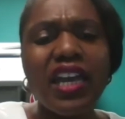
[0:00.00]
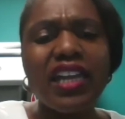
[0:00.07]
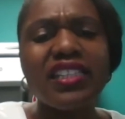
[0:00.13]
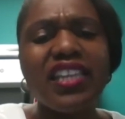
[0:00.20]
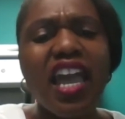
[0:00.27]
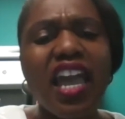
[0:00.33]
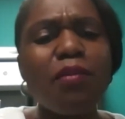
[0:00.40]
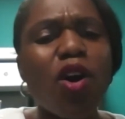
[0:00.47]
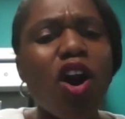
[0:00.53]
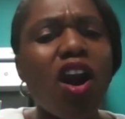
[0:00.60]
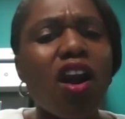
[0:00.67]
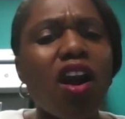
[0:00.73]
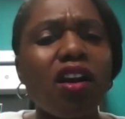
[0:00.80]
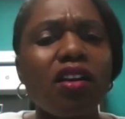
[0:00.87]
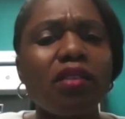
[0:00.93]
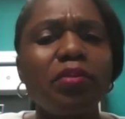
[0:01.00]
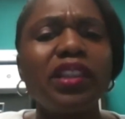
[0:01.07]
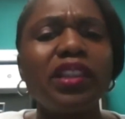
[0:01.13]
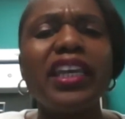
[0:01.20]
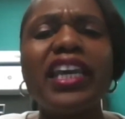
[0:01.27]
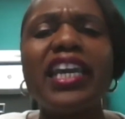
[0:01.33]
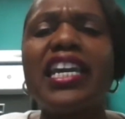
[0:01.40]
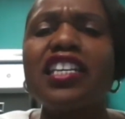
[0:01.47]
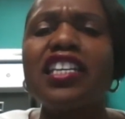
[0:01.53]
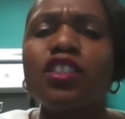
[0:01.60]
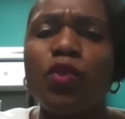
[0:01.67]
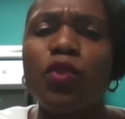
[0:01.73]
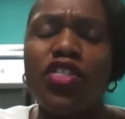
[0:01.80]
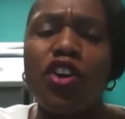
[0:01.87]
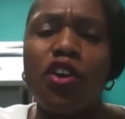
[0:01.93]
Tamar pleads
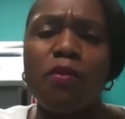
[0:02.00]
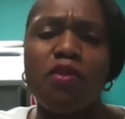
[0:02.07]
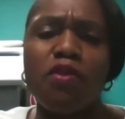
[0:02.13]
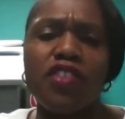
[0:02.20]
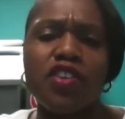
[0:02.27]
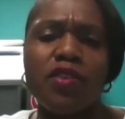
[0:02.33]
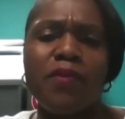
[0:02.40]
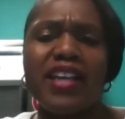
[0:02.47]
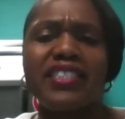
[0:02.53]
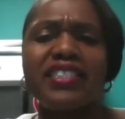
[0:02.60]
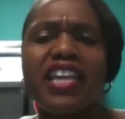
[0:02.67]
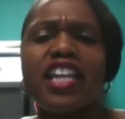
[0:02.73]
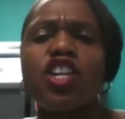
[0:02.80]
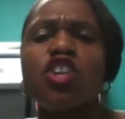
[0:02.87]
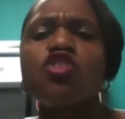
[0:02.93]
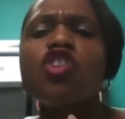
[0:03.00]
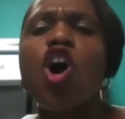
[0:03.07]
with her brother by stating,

→ **AIM OF THE TASK**: The output must match the records word for word, except that no pictures appear.

→ **RESPONSE**:
[0:00.00]
[0:00.07]
[0:00.13]
[0:00.20]
[0:00.27]
[0:00.33]
[0:00.40]
[0:00.47]
[0:00.53]
[0:00.60]
[0:00.67]
[0:00.73]
[0:00.80]
[0:00.87]
[0:00.93]
[0:01.00]
[0:01.07]
[0:01.13]
[0:01.20]
[0:01.27]
[0:01.33]
[0:01.40]
[0:01.47]
[0:01.53]
[0:01.60]
[0:01.67]
[0:01.73]
[0:01.80]
[0:01.87]
[0:01.93]
Tamar pleads
[0:02.00]
[0:02.07]
[0:02.13]
[0:02.20]
[0:02.27]
[0:02.33]
[0:02.40]
[0:02.47]
[0:02.53]
[0:02.60]
[0:02.67]
[0:02.73]
[0:02.80]
[0:02.87]
[0:02.93]
[0:03.00]
[0:03.07]
with her brother by stating,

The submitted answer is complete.